====== Input material

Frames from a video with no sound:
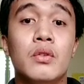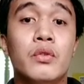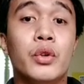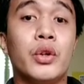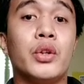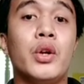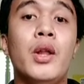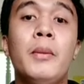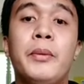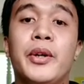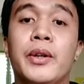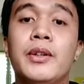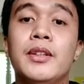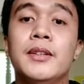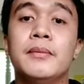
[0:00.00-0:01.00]
For
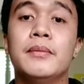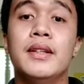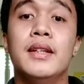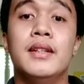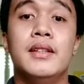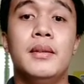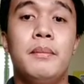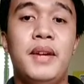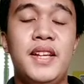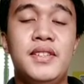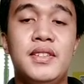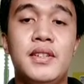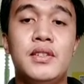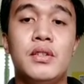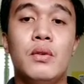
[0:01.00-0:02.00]
Kohlberg, the
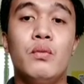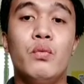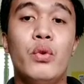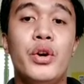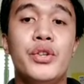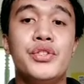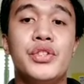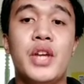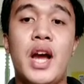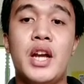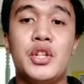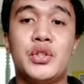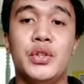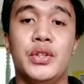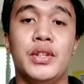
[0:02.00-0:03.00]
basis of one's
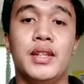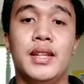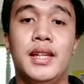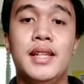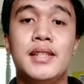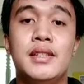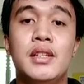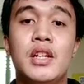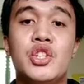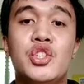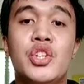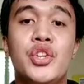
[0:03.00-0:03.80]
action is not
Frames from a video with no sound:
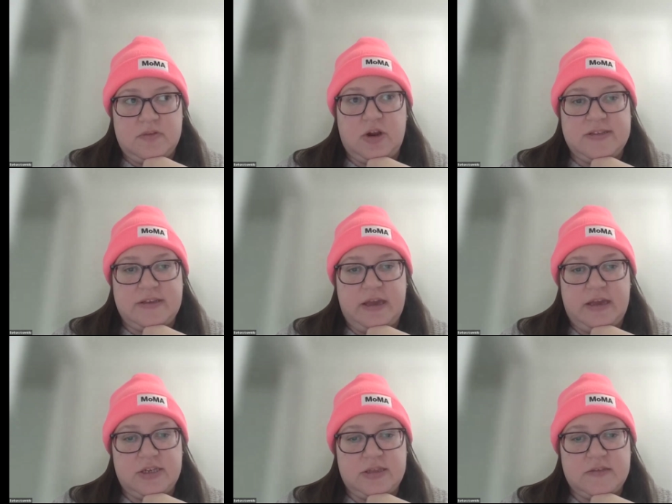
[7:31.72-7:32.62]
It's hard to
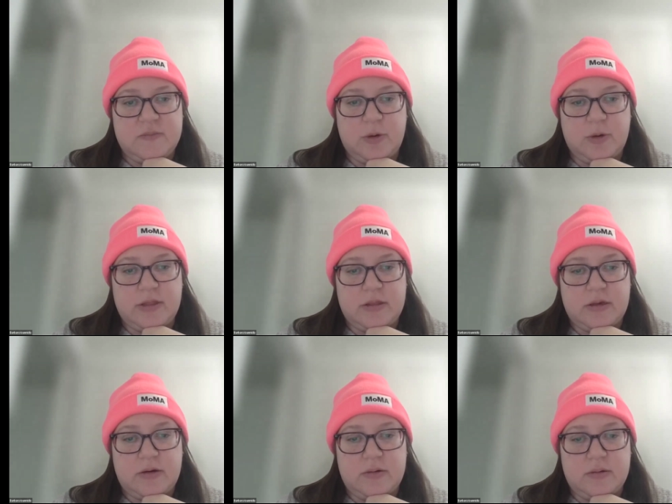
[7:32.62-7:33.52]
gauge at this moment
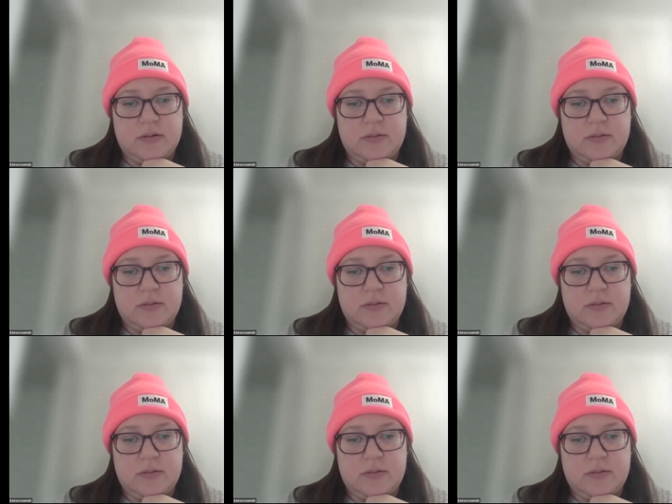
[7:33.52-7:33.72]
though.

============

- **Description of the task**: Retype all records exactly as shown above, images excluded.

- **Task response**:
Frames from a video with no sound:
[0:00.00-0:01.00]
For
[0:01.00-0:02.00]
Kohlberg, the
[0:02.00-0:03.00]
basis of one's
[0:03.00-0:03.80]
action is not
Frames from a video with no sound:
[7:31.72-7:32.62]
It's hard to
[7:32.62-7:33.52]
gauge at this moment
[7:33.52-7:33.72]
though.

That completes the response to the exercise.